Chapter 2 Introduction

Problems in Statistics (or Data Science) often start with a dataset of $N$ observations $\lbrace y^{(i)},x^{(i)}\rbrace_{i=1,\cdots,N}$ and Mathematics provide several abstract objects (e.g. variable, vector, functions) in which one can plug-in this data. In the models seen in this course, for each observations $(y^{(i)},x^{(i)})$ we associate $(y_{i},x_{i})$ with $y_i$ a variable (called response variable) and $x_i$ a vector made up of several variables (called explanatory variables).
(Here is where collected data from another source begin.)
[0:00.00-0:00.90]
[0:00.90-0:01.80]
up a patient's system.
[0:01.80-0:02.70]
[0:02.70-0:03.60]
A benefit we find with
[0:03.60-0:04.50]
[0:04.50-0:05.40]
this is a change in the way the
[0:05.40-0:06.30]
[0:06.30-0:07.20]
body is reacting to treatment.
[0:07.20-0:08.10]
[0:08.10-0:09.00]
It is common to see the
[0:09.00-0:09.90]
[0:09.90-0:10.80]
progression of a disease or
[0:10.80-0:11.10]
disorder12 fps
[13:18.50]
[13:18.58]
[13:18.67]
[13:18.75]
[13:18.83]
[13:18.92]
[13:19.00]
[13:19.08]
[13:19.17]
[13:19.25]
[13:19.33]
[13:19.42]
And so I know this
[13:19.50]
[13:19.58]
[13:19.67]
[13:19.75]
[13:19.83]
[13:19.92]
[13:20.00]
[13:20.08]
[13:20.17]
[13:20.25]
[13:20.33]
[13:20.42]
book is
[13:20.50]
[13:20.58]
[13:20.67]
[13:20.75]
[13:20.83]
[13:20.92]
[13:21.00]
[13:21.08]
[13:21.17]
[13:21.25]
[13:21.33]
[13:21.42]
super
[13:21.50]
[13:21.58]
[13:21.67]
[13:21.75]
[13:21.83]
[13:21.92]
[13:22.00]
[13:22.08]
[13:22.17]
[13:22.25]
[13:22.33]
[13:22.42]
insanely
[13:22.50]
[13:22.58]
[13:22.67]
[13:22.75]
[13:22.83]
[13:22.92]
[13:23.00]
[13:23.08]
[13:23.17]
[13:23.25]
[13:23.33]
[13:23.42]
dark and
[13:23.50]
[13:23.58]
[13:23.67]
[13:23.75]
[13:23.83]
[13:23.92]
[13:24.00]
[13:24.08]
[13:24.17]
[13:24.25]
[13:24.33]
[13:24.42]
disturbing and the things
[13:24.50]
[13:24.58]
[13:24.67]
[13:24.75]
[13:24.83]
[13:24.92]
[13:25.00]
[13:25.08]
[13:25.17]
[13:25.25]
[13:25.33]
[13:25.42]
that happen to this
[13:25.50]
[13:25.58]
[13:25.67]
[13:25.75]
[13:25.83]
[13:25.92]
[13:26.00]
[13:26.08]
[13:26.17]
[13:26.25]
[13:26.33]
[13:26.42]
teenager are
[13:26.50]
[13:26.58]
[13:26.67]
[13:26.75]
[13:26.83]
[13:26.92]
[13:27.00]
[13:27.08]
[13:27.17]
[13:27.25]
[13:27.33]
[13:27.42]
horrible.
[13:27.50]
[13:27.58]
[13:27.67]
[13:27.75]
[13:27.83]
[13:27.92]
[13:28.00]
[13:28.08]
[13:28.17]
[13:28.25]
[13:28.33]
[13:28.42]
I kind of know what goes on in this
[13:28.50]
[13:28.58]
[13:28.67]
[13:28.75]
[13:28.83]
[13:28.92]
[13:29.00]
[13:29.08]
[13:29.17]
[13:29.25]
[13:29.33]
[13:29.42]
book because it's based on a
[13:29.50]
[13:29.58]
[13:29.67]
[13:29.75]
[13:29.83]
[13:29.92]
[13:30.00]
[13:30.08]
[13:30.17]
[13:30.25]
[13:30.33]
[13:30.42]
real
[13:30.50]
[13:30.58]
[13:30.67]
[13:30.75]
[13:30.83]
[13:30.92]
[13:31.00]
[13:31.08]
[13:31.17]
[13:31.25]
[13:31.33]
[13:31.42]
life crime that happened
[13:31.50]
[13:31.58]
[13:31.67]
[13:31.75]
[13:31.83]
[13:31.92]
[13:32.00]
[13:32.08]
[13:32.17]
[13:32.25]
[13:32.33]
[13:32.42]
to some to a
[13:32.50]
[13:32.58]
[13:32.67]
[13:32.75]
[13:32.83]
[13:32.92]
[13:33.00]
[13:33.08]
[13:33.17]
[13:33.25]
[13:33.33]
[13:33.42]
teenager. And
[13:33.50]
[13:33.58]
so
This one-to-one mapping between data point $(y^{(i)},x^{(i)})$ and variables $(y_{i},x_{i})$ makes it pointless to differentiate them in the notations - we only use notation $(y_{i},x_{i})$ confusing the two meanings. It is worth however pointing out that the likelihood function $p(y_1,y_2,\cdots,y_N|x_1,x_2,\cdots,x_N,\beta)$ is a positive function defined on a $N$ dimensional space such that \[\int\int \cdots\int p(y_1,y_2,\cdots,y_N|x_1,x_2,\cdots,x_N,\beta)\ dy_1 \ dy_2\cdots dy_N=1\] and such writing only make sense when considering variables (e.g. $y_i$) and not data (e.g. $y^{(i)}$). This chapter gives a quick overview of Linear Regression and how its premises can be reformulated. We give then a quick introduction of this course pointing out how the premises of Linear Regression will be extended.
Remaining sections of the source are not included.